Write out every record below exactly, so that nothing differs from what is shown.

....

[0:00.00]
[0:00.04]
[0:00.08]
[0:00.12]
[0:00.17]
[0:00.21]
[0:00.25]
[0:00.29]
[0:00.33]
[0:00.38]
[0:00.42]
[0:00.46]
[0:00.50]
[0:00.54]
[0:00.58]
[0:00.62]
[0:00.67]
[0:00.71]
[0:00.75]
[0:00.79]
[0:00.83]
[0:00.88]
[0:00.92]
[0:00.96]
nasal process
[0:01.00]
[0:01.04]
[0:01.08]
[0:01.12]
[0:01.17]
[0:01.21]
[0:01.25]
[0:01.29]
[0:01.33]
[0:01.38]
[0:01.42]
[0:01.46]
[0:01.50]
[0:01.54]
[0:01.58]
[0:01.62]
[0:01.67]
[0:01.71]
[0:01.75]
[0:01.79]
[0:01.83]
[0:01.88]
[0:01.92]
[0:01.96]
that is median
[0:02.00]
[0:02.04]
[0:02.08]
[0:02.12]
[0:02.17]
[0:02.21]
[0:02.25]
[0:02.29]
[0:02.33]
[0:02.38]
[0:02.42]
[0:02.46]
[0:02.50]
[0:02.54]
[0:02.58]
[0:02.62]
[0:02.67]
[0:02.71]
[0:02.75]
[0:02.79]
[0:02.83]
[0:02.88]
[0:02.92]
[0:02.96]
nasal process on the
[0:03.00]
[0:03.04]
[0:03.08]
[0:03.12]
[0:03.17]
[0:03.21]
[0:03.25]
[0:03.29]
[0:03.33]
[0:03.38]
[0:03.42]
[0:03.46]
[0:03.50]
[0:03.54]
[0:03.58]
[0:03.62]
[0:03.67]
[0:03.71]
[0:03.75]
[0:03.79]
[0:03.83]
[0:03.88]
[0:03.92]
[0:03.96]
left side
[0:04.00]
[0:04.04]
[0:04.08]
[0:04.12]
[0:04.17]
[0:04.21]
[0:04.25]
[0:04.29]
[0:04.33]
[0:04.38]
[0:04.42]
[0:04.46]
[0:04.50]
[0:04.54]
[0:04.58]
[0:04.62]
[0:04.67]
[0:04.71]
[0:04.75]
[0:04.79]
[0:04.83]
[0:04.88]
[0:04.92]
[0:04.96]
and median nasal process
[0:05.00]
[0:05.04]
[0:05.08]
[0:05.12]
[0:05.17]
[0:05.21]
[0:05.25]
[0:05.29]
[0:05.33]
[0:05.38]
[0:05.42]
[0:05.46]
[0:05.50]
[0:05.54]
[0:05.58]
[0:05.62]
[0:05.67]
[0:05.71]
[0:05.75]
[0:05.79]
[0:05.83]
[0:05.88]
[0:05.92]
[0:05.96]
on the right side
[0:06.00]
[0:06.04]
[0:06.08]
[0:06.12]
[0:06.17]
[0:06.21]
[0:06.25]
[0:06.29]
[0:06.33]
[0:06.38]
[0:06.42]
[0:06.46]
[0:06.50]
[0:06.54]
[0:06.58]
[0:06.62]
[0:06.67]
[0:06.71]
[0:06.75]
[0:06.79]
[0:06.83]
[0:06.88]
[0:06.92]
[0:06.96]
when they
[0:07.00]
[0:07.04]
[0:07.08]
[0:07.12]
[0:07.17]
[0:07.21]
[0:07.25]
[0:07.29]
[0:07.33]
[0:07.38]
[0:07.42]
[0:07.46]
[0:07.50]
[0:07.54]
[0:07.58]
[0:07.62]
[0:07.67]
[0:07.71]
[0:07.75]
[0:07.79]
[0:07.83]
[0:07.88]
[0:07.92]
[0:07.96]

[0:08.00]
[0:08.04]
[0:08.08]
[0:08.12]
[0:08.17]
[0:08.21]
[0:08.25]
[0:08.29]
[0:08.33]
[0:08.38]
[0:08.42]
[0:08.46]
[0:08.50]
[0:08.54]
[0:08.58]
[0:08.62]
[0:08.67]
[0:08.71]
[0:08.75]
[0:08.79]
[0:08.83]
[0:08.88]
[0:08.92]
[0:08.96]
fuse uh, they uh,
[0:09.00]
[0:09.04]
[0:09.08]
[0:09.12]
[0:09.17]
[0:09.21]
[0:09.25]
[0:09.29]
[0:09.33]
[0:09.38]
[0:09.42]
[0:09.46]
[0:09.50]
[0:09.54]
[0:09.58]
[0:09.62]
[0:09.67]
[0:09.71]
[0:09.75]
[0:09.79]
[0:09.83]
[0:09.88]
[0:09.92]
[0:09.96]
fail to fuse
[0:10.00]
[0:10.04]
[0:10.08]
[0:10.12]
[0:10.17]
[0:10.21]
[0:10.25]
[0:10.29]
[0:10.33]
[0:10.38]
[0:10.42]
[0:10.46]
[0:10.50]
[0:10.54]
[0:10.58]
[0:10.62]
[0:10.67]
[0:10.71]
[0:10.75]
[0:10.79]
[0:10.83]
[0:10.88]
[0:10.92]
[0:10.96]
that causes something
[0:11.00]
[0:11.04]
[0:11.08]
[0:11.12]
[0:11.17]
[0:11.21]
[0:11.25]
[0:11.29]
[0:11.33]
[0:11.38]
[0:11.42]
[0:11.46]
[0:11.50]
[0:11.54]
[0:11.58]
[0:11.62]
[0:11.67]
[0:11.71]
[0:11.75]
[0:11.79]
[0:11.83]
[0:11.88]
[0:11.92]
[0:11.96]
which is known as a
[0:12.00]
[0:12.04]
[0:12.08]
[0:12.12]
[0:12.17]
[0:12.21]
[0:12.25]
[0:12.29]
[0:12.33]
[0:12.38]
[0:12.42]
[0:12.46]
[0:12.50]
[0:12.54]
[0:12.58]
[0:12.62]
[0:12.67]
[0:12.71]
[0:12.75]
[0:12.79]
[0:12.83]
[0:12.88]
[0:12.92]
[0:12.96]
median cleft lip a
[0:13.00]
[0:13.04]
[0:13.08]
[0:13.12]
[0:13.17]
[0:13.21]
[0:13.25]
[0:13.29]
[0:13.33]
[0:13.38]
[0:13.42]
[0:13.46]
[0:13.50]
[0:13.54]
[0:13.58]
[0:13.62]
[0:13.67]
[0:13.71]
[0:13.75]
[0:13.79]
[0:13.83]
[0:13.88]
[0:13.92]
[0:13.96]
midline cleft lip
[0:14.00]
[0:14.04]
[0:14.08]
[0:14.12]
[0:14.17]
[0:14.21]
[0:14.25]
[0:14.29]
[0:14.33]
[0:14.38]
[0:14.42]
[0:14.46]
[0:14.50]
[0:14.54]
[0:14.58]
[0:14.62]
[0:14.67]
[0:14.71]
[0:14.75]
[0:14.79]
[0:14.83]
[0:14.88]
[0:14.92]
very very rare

....

§ **Response**:
[0:00.00]
[0:00.04]
[0:00.08]
[0:00.12]
[0:00.17]
[0:00.21]
[0:00.25]
[0:00.29]
[0:00.33]
[0:00.38]
[0:00.42]
[0:00.46]
[0:00.50]
[0:00.54]
[0:00.58]
[0:00.62]
[0:00.67]
[0:00.71]
[0:00.75]
[0:00.79]
[0:00.83]
[0:00.88]
[0:00.92]
[0:00.96]
nasal process
[0:01.00]
[0:01.04]
[0:01.08]
[0:01.12]
[0:01.17]
[0:01.21]
[0:01.25]
[0:01.29]
[0:01.33]
[0:01.38]
[0:01.42]
[0:01.46]
[0:01.50]
[0:01.54]
[0:01.58]
[0:01.62]
[0:01.67]
[0:01.71]
[0:01.75]
[0:01.79]
[0:01.83]
[0:01.88]
[0:01.92]
[0:01.96]
that is median
[0:02.00]
[0:02.04]
[0:02.08]
[0:02.12]
[0:02.17]
[0:02.21]
[0:02.25]
[0:02.29]
[0:02.33]
[0:02.38]
[0:02.42]
[0:02.46]
[0:02.50]
[0:02.54]
[0:02.58]
[0:02.62]
[0:02.67]
[0:02.71]
[0:02.75]
[0:02.79]
[0:02.83]
[0:02.88]
[0:02.92]
[0:02.96]
nasal process on the
[0:03.00]
[0:03.04]
[0:03.08]
[0:03.12]
[0:03.17]
[0:03.21]
[0:03.25]
[0:03.29]
[0:03.33]
[0:03.38]
[0:03.42]
[0:03.46]
[0:03.50]
[0:03.54]
[0:03.58]
[0:03.62]
[0:03.67]
[0:03.71]
[0:03.75]
[0:03.79]
[0:03.83]
[0:03.88]
[0:03.92]
[0:03.96]
left side
[0:04.00]
[0:04.04]
[0:04.08]
[0:04.12]
[0:04.17]
[0:04.21]
[0:04.25]
[0:04.29]
[0:04.33]
[0:04.38]
[0:04.42]
[0:04.46]
[0:04.50]
[0:04.54]
[0:04.58]
[0:04.62]
[0:04.67]
[0:04.71]
[0:04.75]
[0:04.79]
[0:04.83]
[0:04.88]
[0:04.92]
[0:04.96]
and median nasal process
[0:05.00]
[0:05.04]
[0:05.08]
[0:05.12]
[0:05.17]
[0:05.21]
[0:05.25]
[0:05.29]
[0:05.33]
[0:05.38]
[0:05.42]
[0:05.46]
[0:05.50]
[0:05.54]
[0:05.58]
[0:05.62]
[0:05.67]
[0:05.71]
[0:05.75]
[0:05.79]
[0:05.83]
[0:05.88]
[0:05.92]
[0:05.96]
on the right side
[0:06.00]
[0:06.04]
[0:06.08]
[0:06.12]
[0:06.17]
[0:06.21]
[0:06.25]
[0:06.29]
[0:06.33]
[0:06.38]
[0:06.42]
[0:06.46]
[0:06.50]
[0:06.54]
[0:06.58]
[0:06.62]
[0:06.67]
[0:06.71]
[0:06.75]
[0:06.79]
[0:06.83]
[0:06.88]
[0:06.92]
[0:06.96]
when they
[0:07.00]
[0:07.04]
[0:07.08]
[0:07.12]
[0:07.17]
[0:07.21]
[0:07.25]
[0:07.29]
[0:07.33]
[0:07.38]
[0:07.42]
[0:07.46]
[0:07.50]
[0:07.54]
[0:07.58]
[0:07.62]
[0:07.67]
[0:07.71]
[0:07.75]
[0:07.79]
[0:07.83]
[0:07.88]
[0:07.92]
[0:07.96]

[0:08.00]
[0:08.04]
[0:08.08]
[0:08.12]
[0:08.17]
[0:08.21]
[0:08.25]
[0:08.29]
[0:08.33]
[0:08.38]
[0:08.42]
[0:08.46]
[0:08.50]
[0:08.54]
[0:08.58]
[0:08.62]
[0:08.67]
[0:08.71]
[0:08.75]
[0:08.79]
[0:08.83]
[0:08.88]
[0:08.92]
[0:08.96]
fuse uh, they uh,
[0:09.00]
[0:09.04]
[0:09.08]
[0:09.12]
[0:09.17]
[0:09.21]
[0:09.25]
[0:09.29]
[0:09.33]
[0:09.38]
[0:09.42]
[0:09.46]
[0:09.50]
[0:09.54]
[0:09.58]
[0:09.62]
[0:09.67]
[0:09.71]
[0:09.75]
[0:09.79]
[0:09.83]
[0:09.88]
[0:09.92]
[0:09.96]
fail to fuse
[0:10.00]
[0:10.04]
[0:10.08]
[0:10.12]
[0:10.17]
[0:10.21]
[0:10.25]
[0:10.29]
[0:10.33]
[0:10.38]
[0:10.42]
[0:10.46]
[0:10.50]
[0:10.54]
[0:10.58]
[0:10.62]
[0:10.67]
[0:10.71]
[0:10.75]
[0:10.79]
[0:10.83]
[0:10.88]
[0:10.92]
[0:10.96]
that causes something
[0:11.00]
[0:11.04]
[0:11.08]
[0:11.12]
[0:11.17]
[0:11.21]
[0:11.25]
[0:11.29]
[0:11.33]
[0:11.38]
[0:11.42]
[0:11.46]
[0:11.50]
[0:11.54]
[0:11.58]
[0:11.62]
[0:11.67]
[0:11.71]
[0:11.75]
[0:11.79]
[0:11.83]
[0:11.88]
[0:11.92]
[0:11.96]
which is known as a
[0:12.00]
[0:12.04]
[0:12.08]
[0:12.12]
[0:12.17]
[0:12.21]
[0:12.25]
[0:12.29]
[0:12.33]
[0:12.38]
[0:12.42]
[0:12.46]
[0:12.50]
[0:12.54]
[0:12.58]
[0:12.62]
[0:12.67]
[0:12.71]
[0:12.75]
[0:12.79]
[0:12.83]
[0:12.88]
[0:12.92]
[0:12.96]
median cleft lip a
[0:13.00]
[0:13.04]
[0:13.08]
[0:13.12]
[0:13.17]
[0:13.21]
[0:13.25]
[0:13.29]
[0:13.33]
[0:13.38]
[0:13.42]
[0:13.46]
[0:13.50]
[0:13.54]
[0:13.58]
[0:13.62]
[0:13.67]
[0:13.71]
[0:13.75]
[0:13.79]
[0:13.83]
[0:13.88]
[0:13.92]
[0:13.96]
midline cleft lip
[0:14.00]
[0:14.04]
[0:14.08]
[0:14.12]
[0:14.17]
[0:14.21]
[0:14.25]
[0:14.29]
[0:14.33]
[0:14.38]
[0:14.42]
[0:14.46]
[0:14.50]
[0:14.54]
[0:14.58]
[0:14.62]
[0:14.67]
[0:14.71]
[0:14.75]
[0:14.79]
[0:14.83]
[0:14.88]
[0:14.92]
very very rare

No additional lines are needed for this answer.